When the Harlequins director of rugby, Conor O'Shea, let rip at officialdom following last weekend's Premiership match at London Welsh, he did so from a position of top-of-the-table security. Now that Heineken Cup knock-out places are at stake and directors of rugby are feeling highly insecure, the language could become very ripe indeed.

Even though Quins have one meaty size 12 in the quarter-finals already, O'Shea will not be wholly comfortable with his European lot until this afternoon's business with Connacht is behind him. The English champions have had their share of fun and games with the weakest, but perhaps most cussed, of Ireland's provincial sides and while it is next to impossible to imagine them failing to qualify, they could easily land themselves with an unnecessarily difficult last-eight tie by failing to finish what they started back in October with a fine 40-point win over Biarritz.

Yet by comparison with Mark McCall of Saracens and Richard Cockerill of Leicester, the urbane O'Shea – a man very much at ease with the rugby establishment, which probably explains Twickenham's reluctance to throw the book at him for speaking out of turn – is feeling laid-back to the point of horizontalism.

Both of his fellow coaches badly need a result away from home this weekend, and if they catch the merest whiff of a referee getting it wrong at scrum and breakdown, they will be sorely tempted to "go off on one", as the jargon has it.

Ultra-wealthy Saracens play the ultra-wealthy Parisians of Racing Metro in Nantes – please, don't ask why – and if they draw a blank, they will leave themselves prey to Munster, who enjoy nothing better than picking over the bones of English carrion.

The men from Limerick are third in the table as things stand, but they will expect to take a minimum of nine points from their remaining matches and finish on 20. Should Sarries fail to take anything from their entanglement with Juan Martin Hernandez and company, 19 will be their limit.

Hence the Londoners' decision to don the full metal jacket, ready for a proper scrap against a team with ambitions, albeit vague ones, of qualifying themselves. The England midfielders, Brad Barritt and Owen Farrell, ruthless defenders both, will start today's game, as will the rough-and-ready Test lock Mouritz Botha and two highly destructive flankers in Kelly Brown and the fast-improving young breakaway Will Fraser.

As for Leicester, their trip to Ospreys tomorrow has a strong whiff of gunpowder about it. Steve Tandy, head coach of the Welsh region, has cranked things up by announcing that far from being alarmed by the raw power of the Midlanders' pack in general and their front-row resources in particular, he and his team are more than happy to engage them in a set-piece struggle.

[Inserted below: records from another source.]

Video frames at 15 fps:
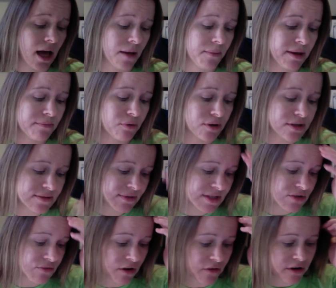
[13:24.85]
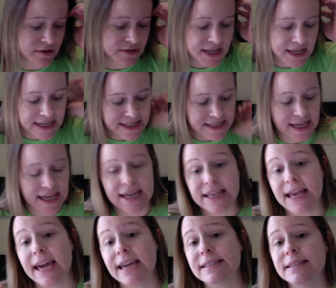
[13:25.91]
importance of these railroads is
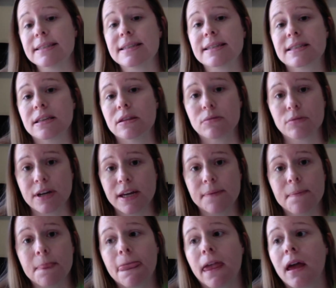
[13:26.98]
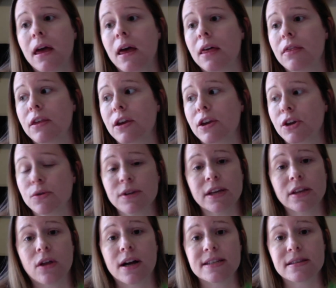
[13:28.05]
in 1863, the
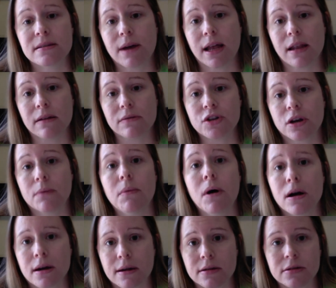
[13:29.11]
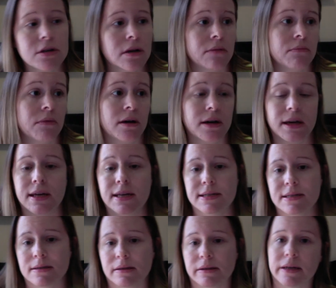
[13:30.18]
Union lost the Battle of Chickamauga. Chickamauga
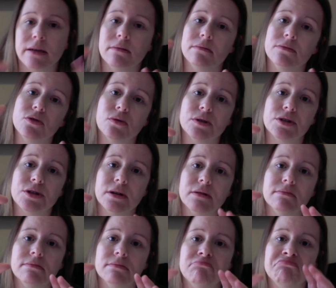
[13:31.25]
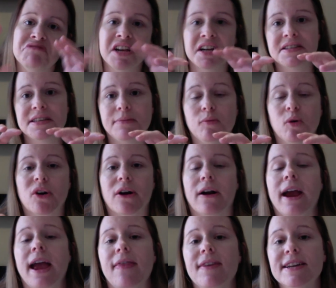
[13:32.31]
is like Georgia-Tennessee border.
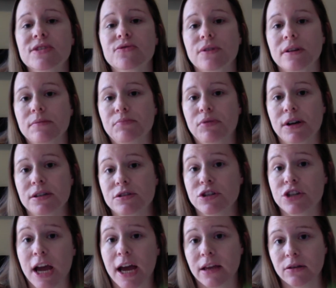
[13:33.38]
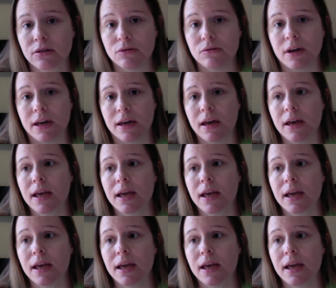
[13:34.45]
And this really put Chattanooga,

To that end, he has picked the Welsh international props Ryan Bevington and Adam Jones in his starting formation, supplemented on the bench by another Red Dragon practitioner in Duncan Jones and an All Black tight head in Campbell Johnstone.

Leicester won the scrummaging honours when the two sides met at Welford Road three months ago and they have continued to throw their weight around ever since: not for nothing does the unusual name "Penalty Try" appear at the head of their scoring list for the season.

But the Ospreys, who have a long and rather snarly history with England's biggest club, felt they were treated harshly in that first game – yes, by the referee – and feel ready to right those wrongs.

"Leicester don't come up against a scrum like ours every week," Tandy said, "so the set-piece ain't no concern for us. We have four props who can put in a huge shift, so why should we worry about it? There's been an edge about us throughout our preparations for this game. We're in a very positive frame of mind."

All things considered, then, there is only one remaining task: to wish John Lacey, the man with the whistle tomorrow, the very best of luck.